In the wake of a horrendously violent and lawless election in July, there have been calls from organisations such as Transparency International for substantial investment in the Electoral Commission and police.
RNZ Pacific's PNG correspondent, Scott Waide, said voters will expect reforms to the Electoral Commission.
"The problems are wide-ranging, such as the ability of the Electoral Commission to carry out the elections, as well as law and order in various provinces. We've seen the detoriatoration of it in the elections.
"The other thing Papua New Guineans will be looking for relief from is in terms of high cost of goods, of food, and fuel."
Waide said the soaring cost of living is driven partly by factors outside of the country.
"And a lot of these issues are not directly in the control of the PNG economy, they're influenced by external factors.

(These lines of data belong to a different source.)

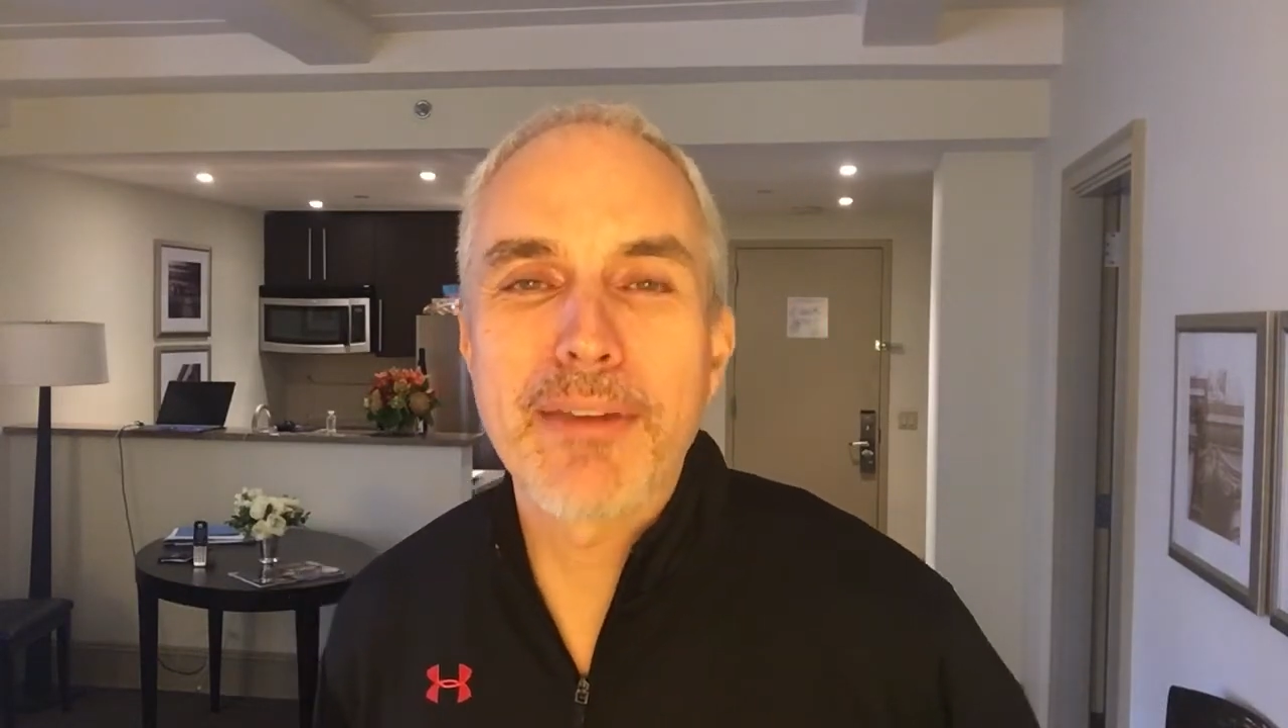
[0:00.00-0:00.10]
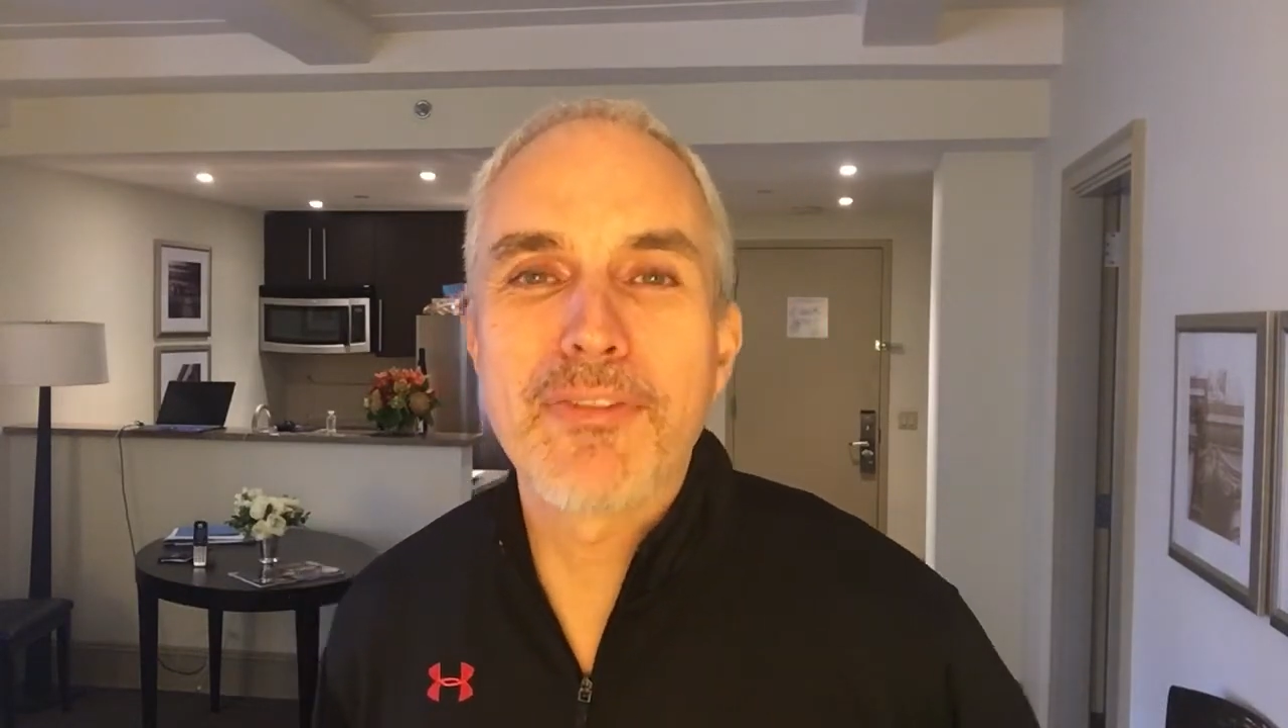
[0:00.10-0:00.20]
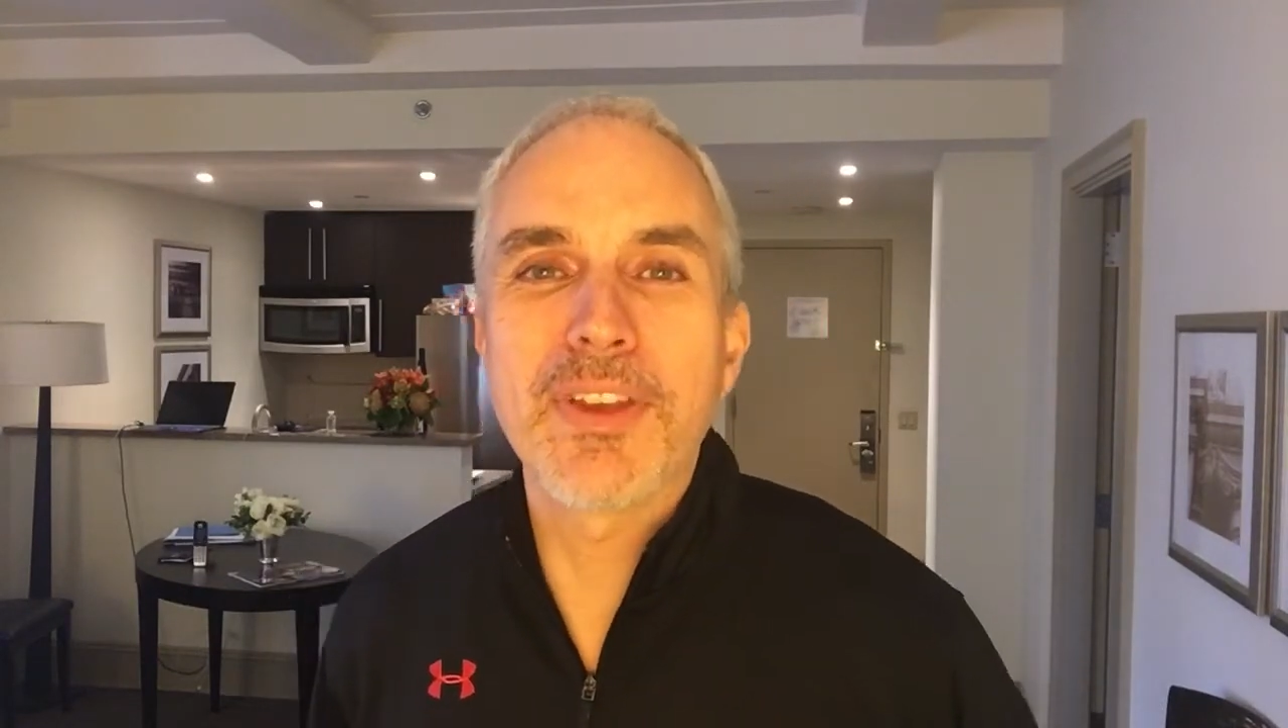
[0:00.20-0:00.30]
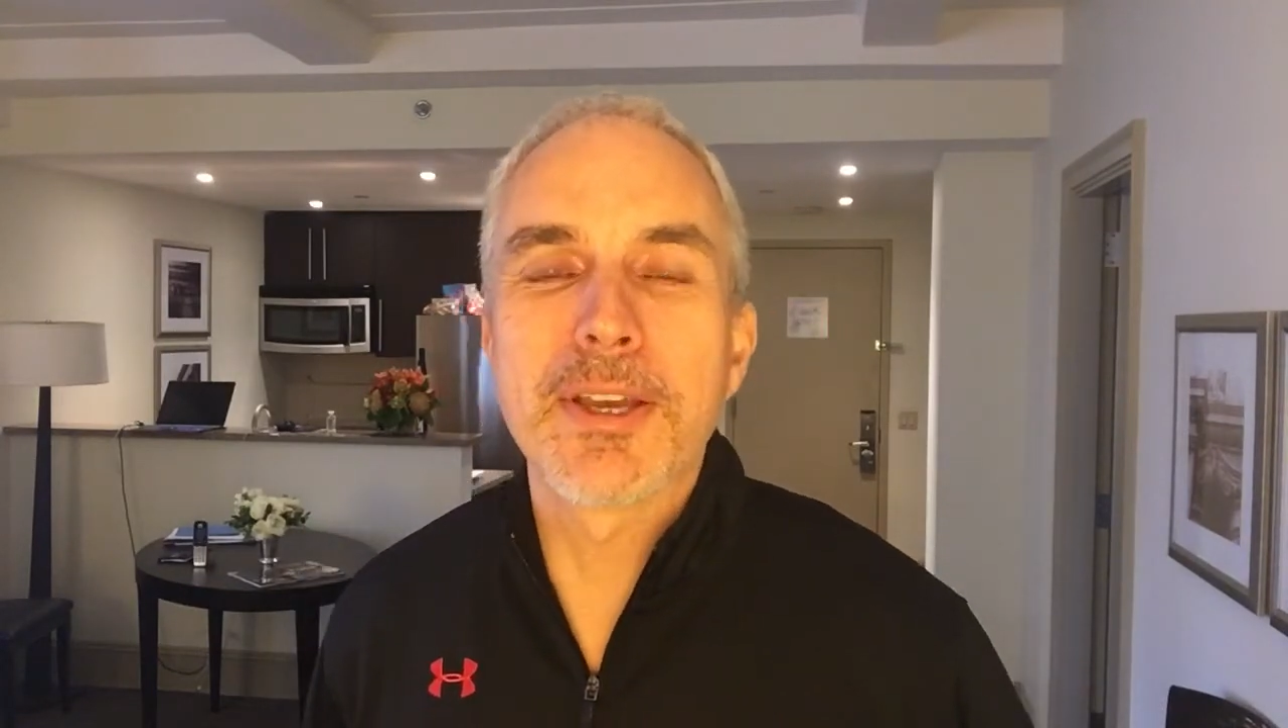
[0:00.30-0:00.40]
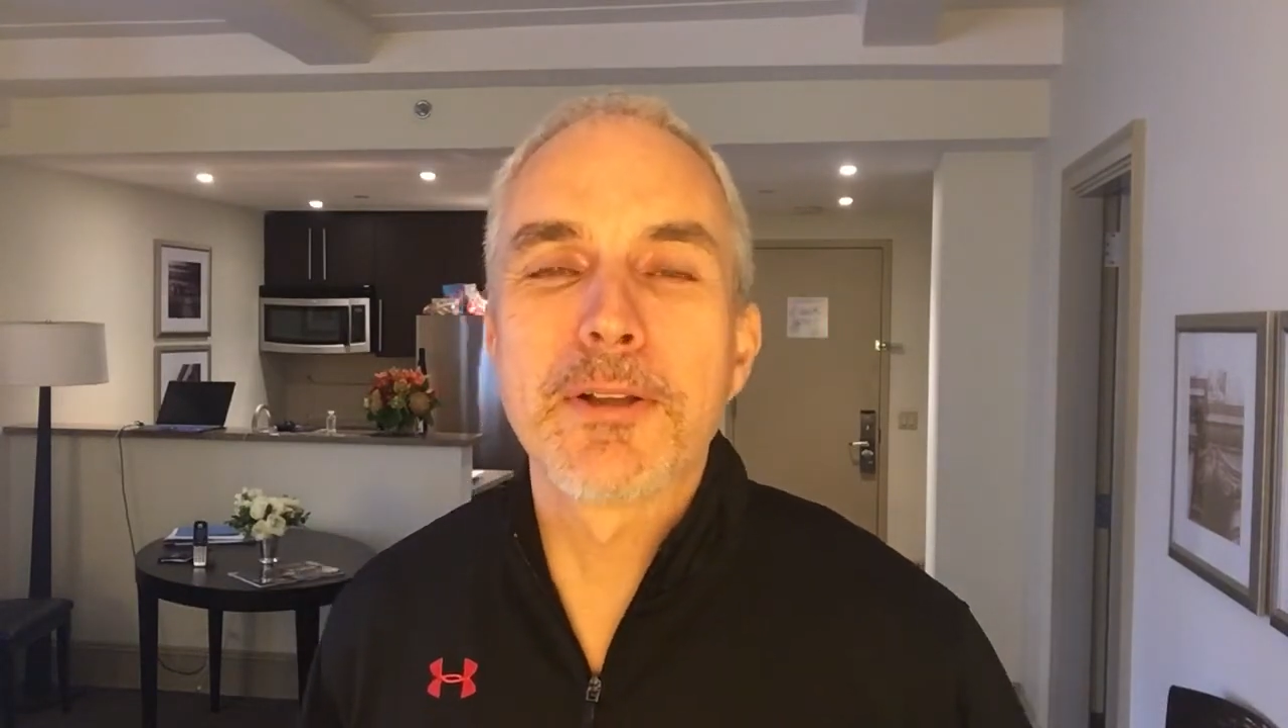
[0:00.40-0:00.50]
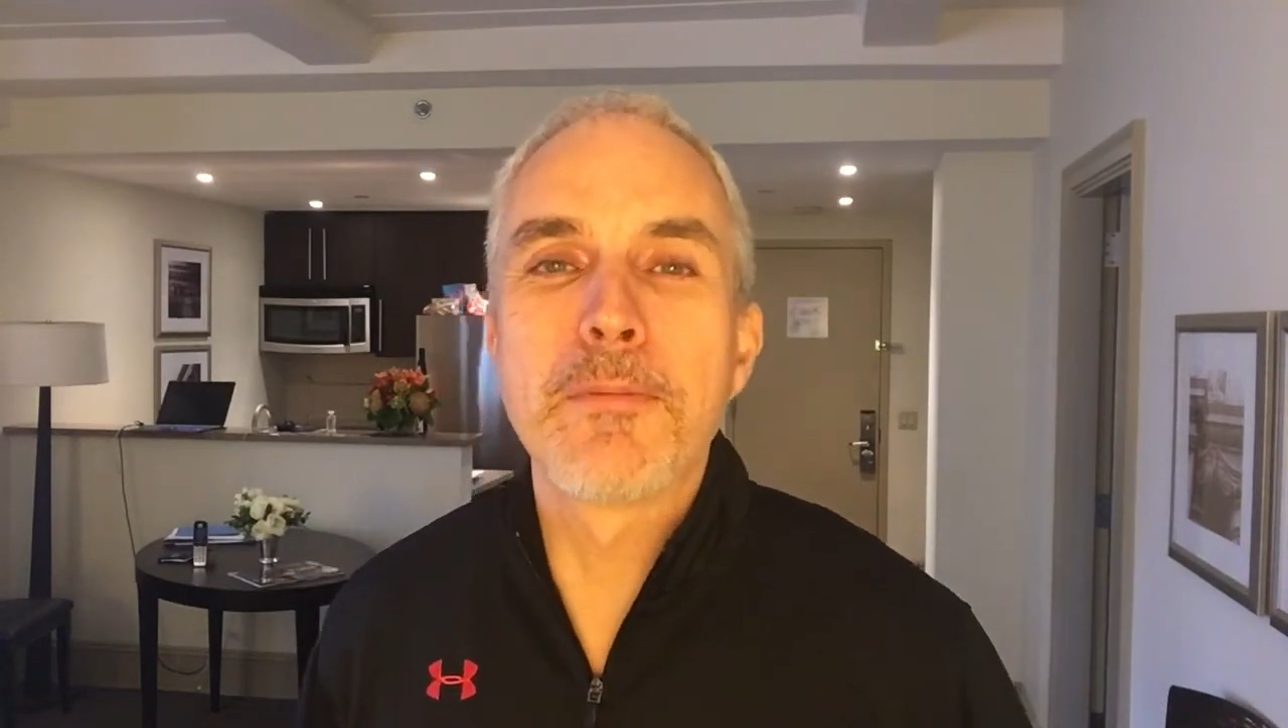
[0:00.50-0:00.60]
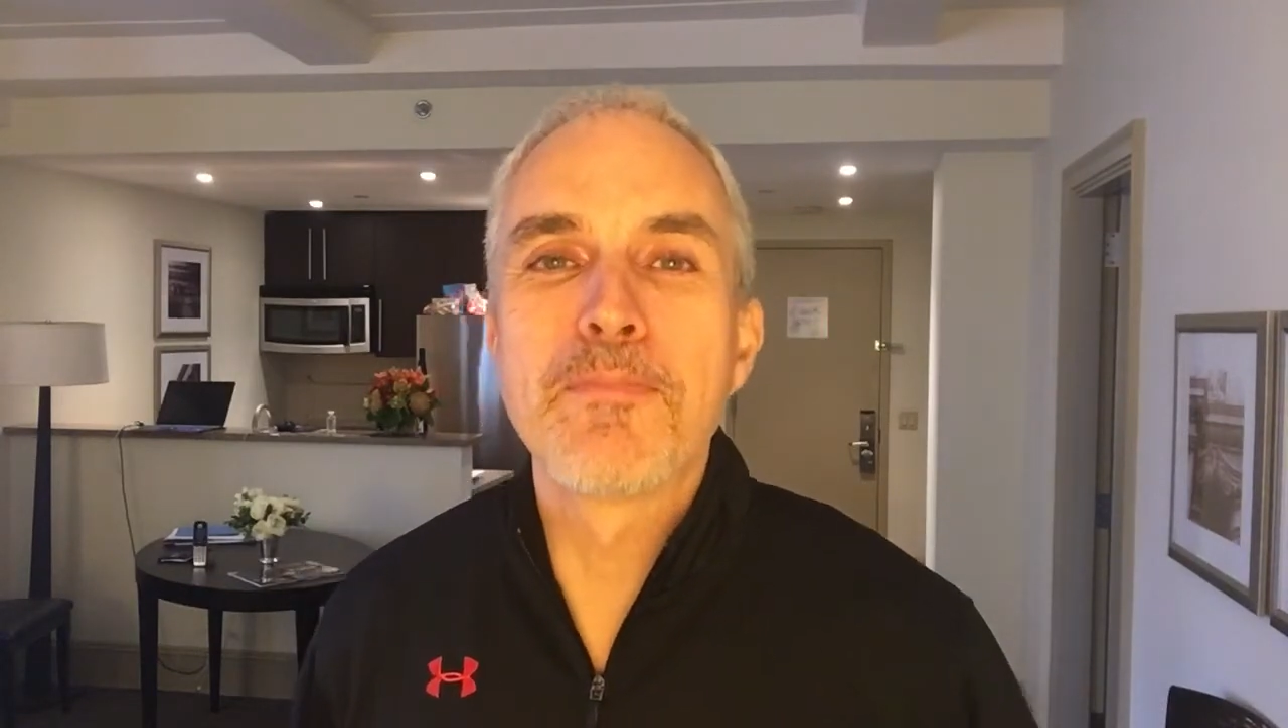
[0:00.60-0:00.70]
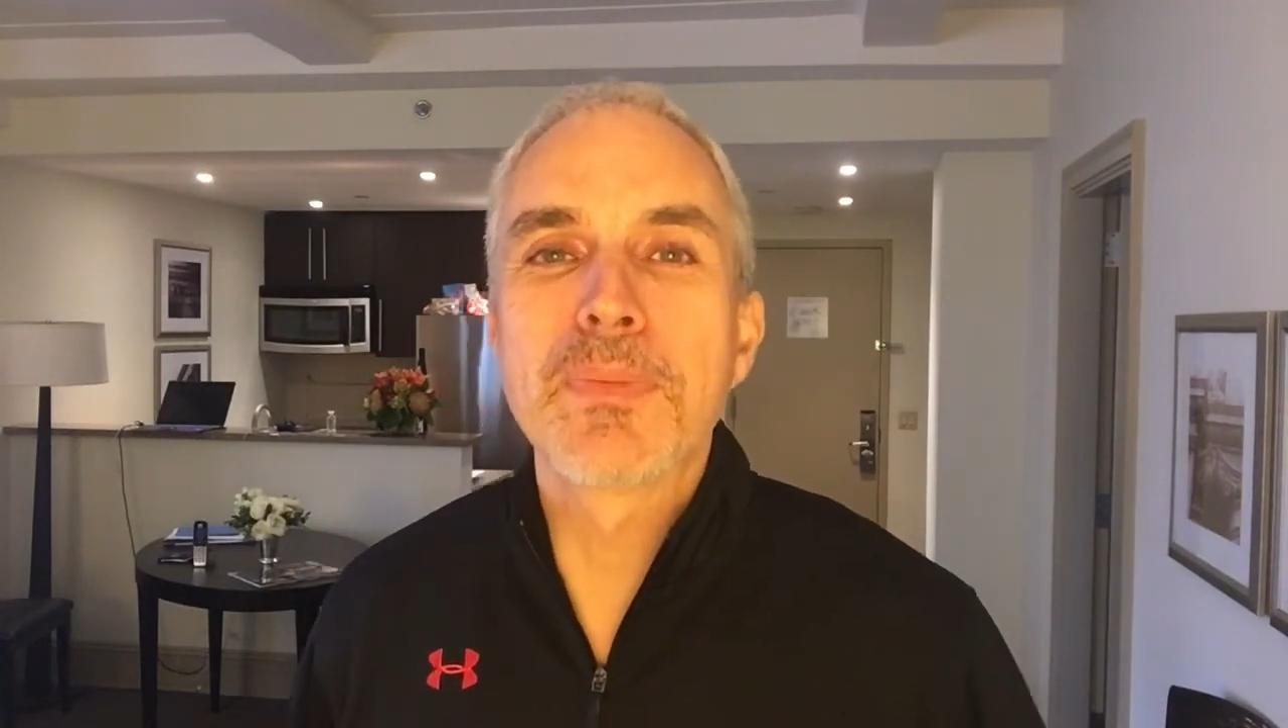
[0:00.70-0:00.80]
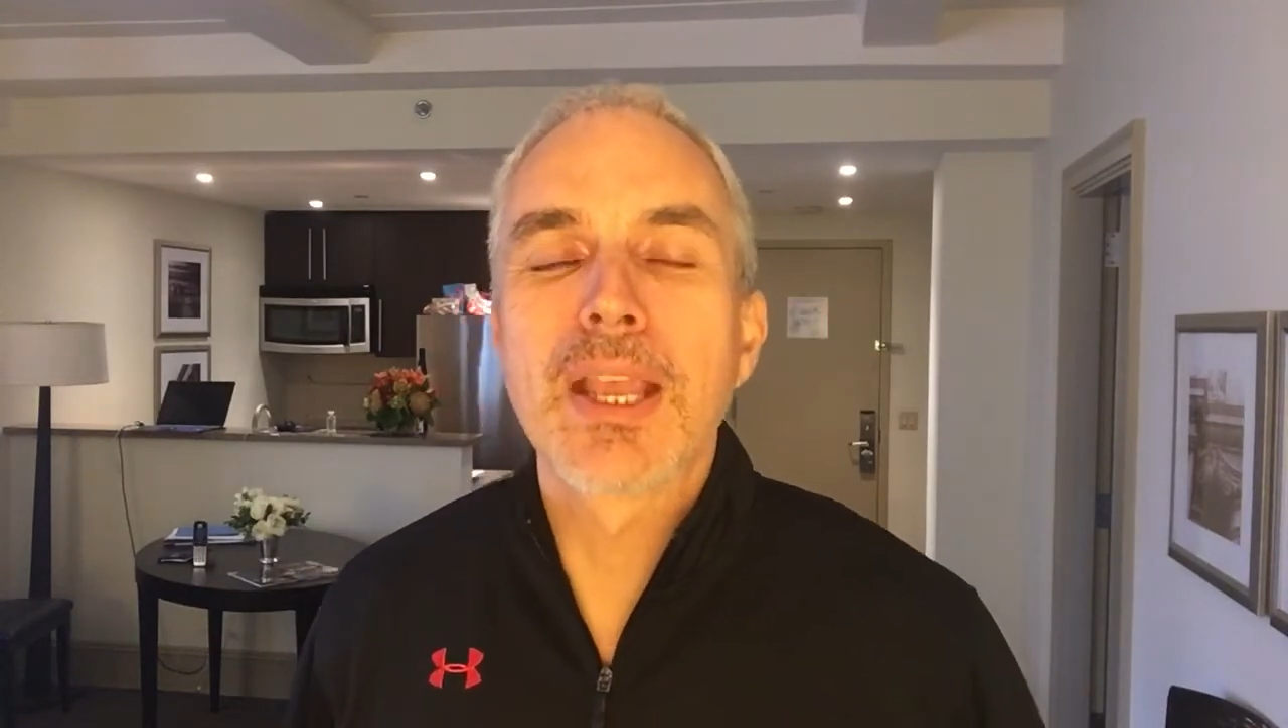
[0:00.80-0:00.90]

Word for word: feel,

"The PNG economy took a hit during Covid and then that was compounded by the Russia-Ukraine war, so the PNG economy is reeling from all of those effects, including the inefficiencies within the government system itself."
Earlier this month the Prime Minister, James Marape, announced that this new budget would be a "no surprise" budget.
He said the goverment would be maintaining the approach it has taken since coming to power three years ago.
Waide said it would not be easy for the government to find the money to tackle all of the various monetary issues needing to be dealt with. Among the sources for extra revenue is energy.
"Over the last two or three years the government has tried as much as possible to reopen old mines and open new ones like the Wafi Golpu project has been top of the list of priorities as well as the re-opening of Porgera."